Aqui está o que um novo estudo sugere. (Foto por iStock / Getty Images) Um simples teste de esfregaço de pele pode ser usado para ajudar a diagnosticar a doença de Parkinson, uma doença degenerativa do cérebro, se os cientistas do Reino Unido quiserem ir. De acordo com um estudo mais recente, é possível identificar o Parkinson com base nos compostos encontrados na pele. Os cientistas da Universidade de Manchester desenvolveram uma técnica que detecta rapidamente compostos reveladores do sebo - a substância oleosa que protege a pele - e identifica alterações nas pessoas com a doença.
Atualmente, não há cura e nenhum teste definitivo para Parkinson . Além disso, o diagnóstico pode levar anos.
O sebo, rico em moléculas semelhantes a lipídeos, é um dos fluidos biológicos menos estudados no diagnóstico da doença. Pessoas com Parkinson tendem a produzir mais sebo do que o normal - o que é chamado de seborreia.

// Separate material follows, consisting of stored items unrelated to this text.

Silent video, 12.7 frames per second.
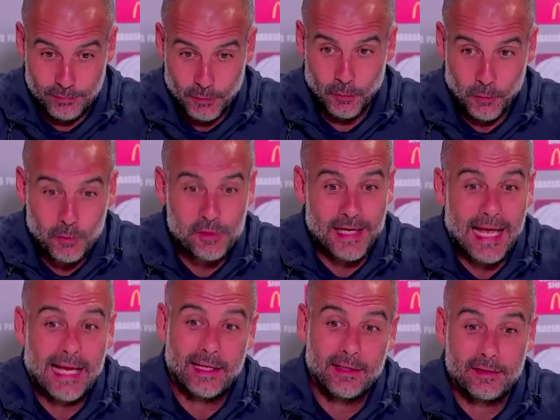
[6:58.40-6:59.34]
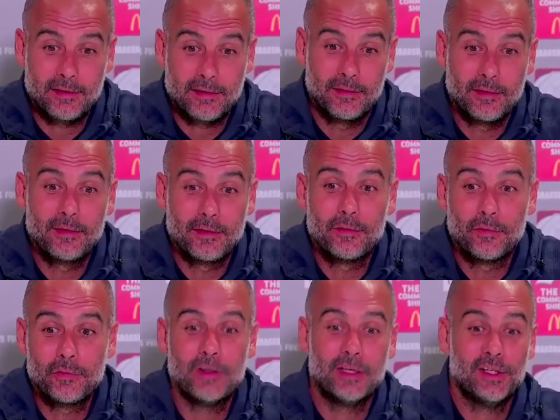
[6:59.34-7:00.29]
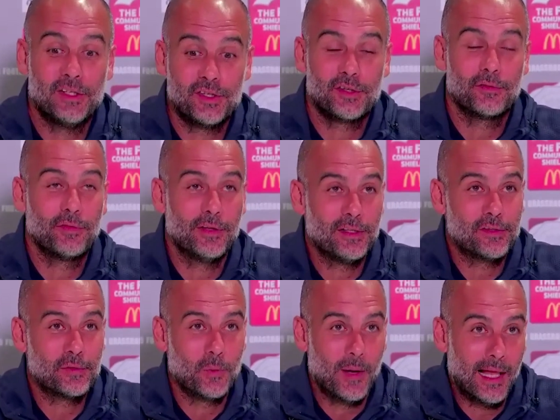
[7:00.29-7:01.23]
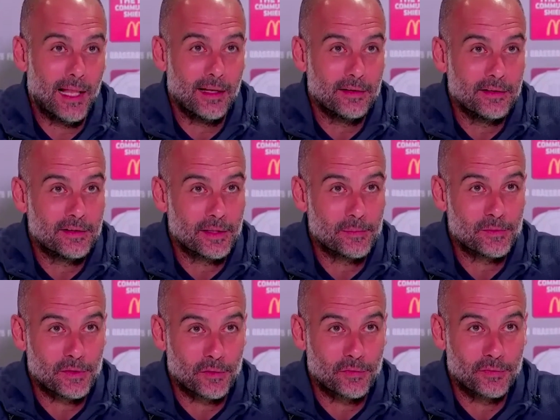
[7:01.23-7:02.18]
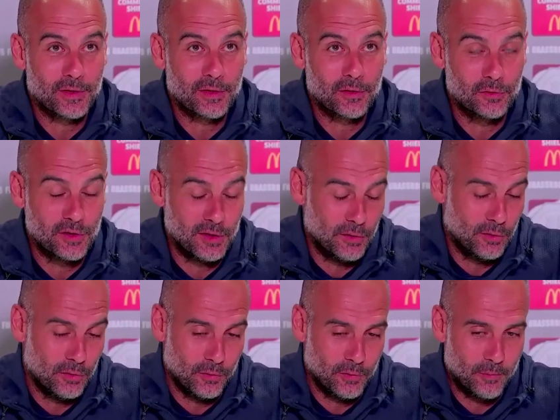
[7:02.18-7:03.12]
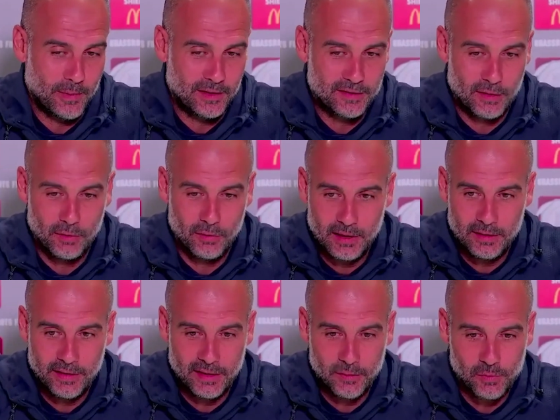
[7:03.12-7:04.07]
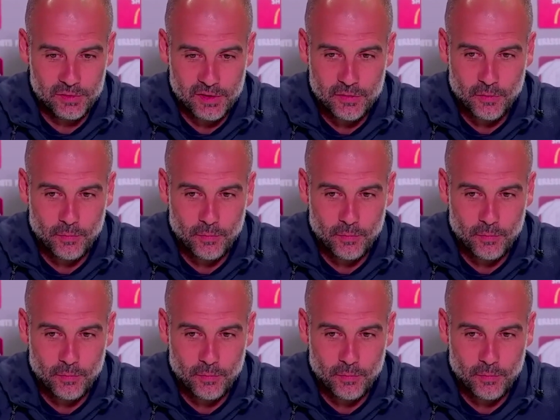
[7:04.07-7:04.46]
looks like it finished well in terms of continue with Barcelona. At the end, it was a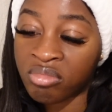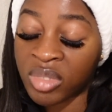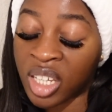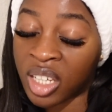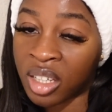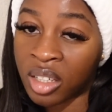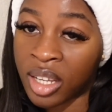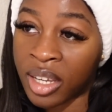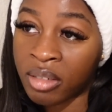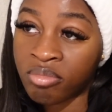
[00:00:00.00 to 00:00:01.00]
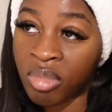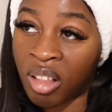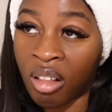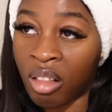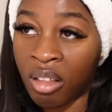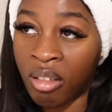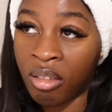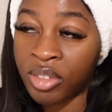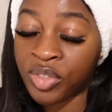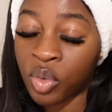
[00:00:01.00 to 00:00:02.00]
yeah, like
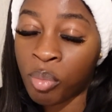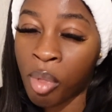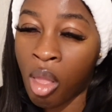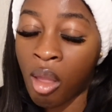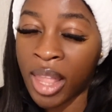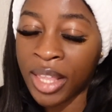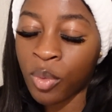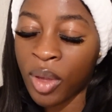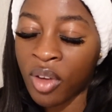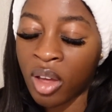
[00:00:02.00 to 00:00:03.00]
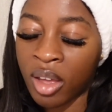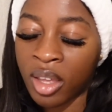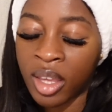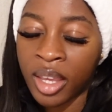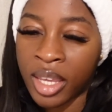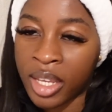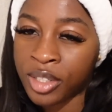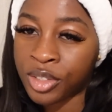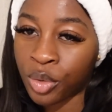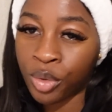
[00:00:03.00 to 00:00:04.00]
just feel blur. Like the weather is
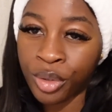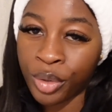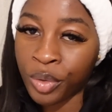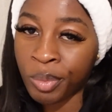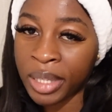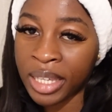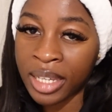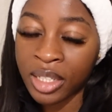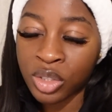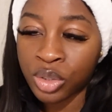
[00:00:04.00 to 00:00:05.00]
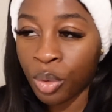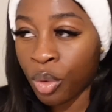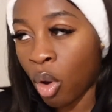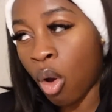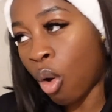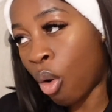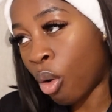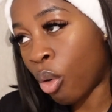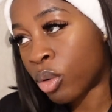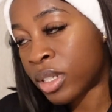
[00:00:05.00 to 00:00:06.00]
so gloomy and it's so cold.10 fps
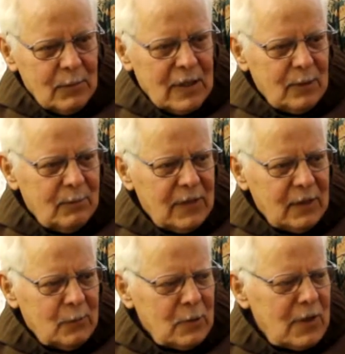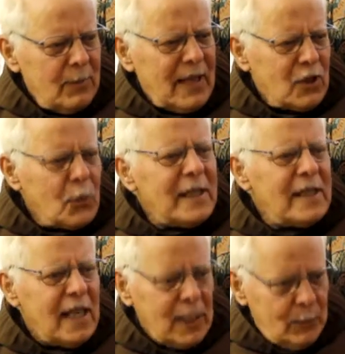uh I was about
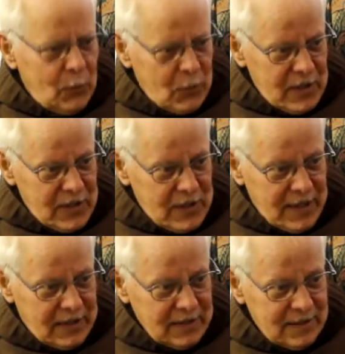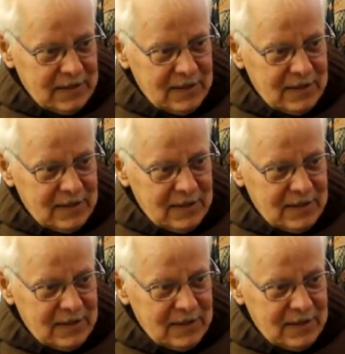28 boys then.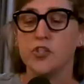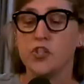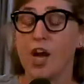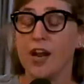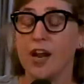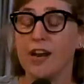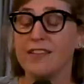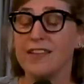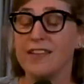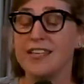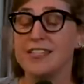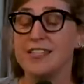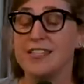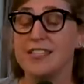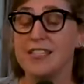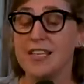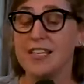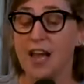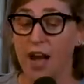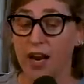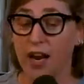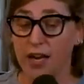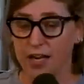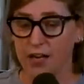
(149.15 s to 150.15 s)
Jonathan is
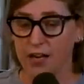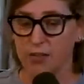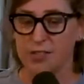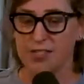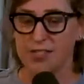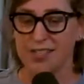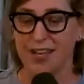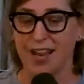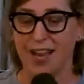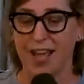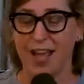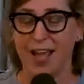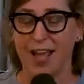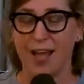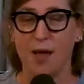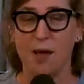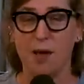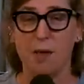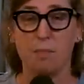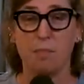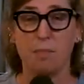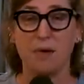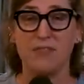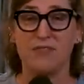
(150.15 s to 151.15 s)
not here
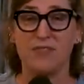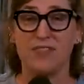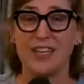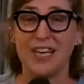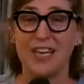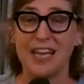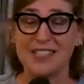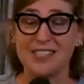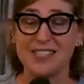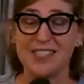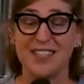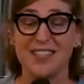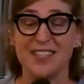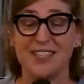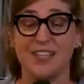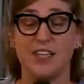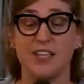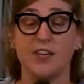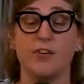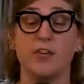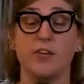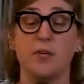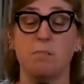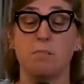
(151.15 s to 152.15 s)
today, but Vanessa is
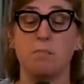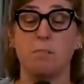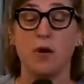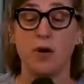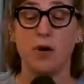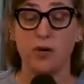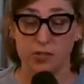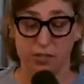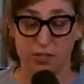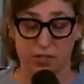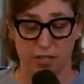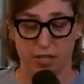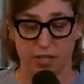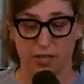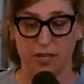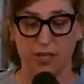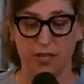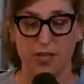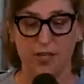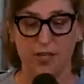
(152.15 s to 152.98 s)
here in person.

Os pesquisadores descobriram isso depois que uma mulher surpreendeu os médicos com sua capacidade de detectar o mal de Parkinson através do olfato. A enfermeira aposentada Joy Milne, 68, de Perth, notou o cheiro almiscarado em seu marido, Les, anos antes de seu diagnóstico de Parkinson.
A equipe de pesquisa usou uma máquina de espectrometria de massa para detectar os compostos e agora tem dados de 500 pessoas, mostrando que o teste cutâneo pode distinguir corretamente aqueles com Parkinson mais de oito em cada 10 vezes.
O investigador Prof Perdita Barran disse: Acreditamos que nossos resultados são um passo extremamente encorajador em direção aos testes que poderiam ser usados para ajudar a diagnosticar e monitorar o mal de Parkinson. O teste não é apenas rápido, simples e indolor, mas também deve ser extremamente econômico porque usa a tecnologia existente que já está amplamente disponível.
Um teste de cotonete pode ajudar? (Foto por iStock / Getty Images) Agora estamos procurando levar nossos resultados adiante para refinar o teste para melhorar ainda mais a precisão e tomar medidas para torná-lo um teste que pode ser usado no NHS e para desenvolver diagnósticos mais precisos e melhor tratamento para esta condição debilitante.
A pesquisa, financiada pelas instituições de caridade Parkinson’s UK e Michael J Fox Foundation, bem como pela The University of Manchester Innovation Factory, analisou as amostras retiradas da parte superior das costas das pessoas.
O novo estudo, publicado em Nature Communications, mostraram como o teste do esfregaço cutâneo não foi útil apenas no diagnóstico da doença, mas também no monitoramento do desenvolvimento da doença com alterações na regulação dos lipídios nas células.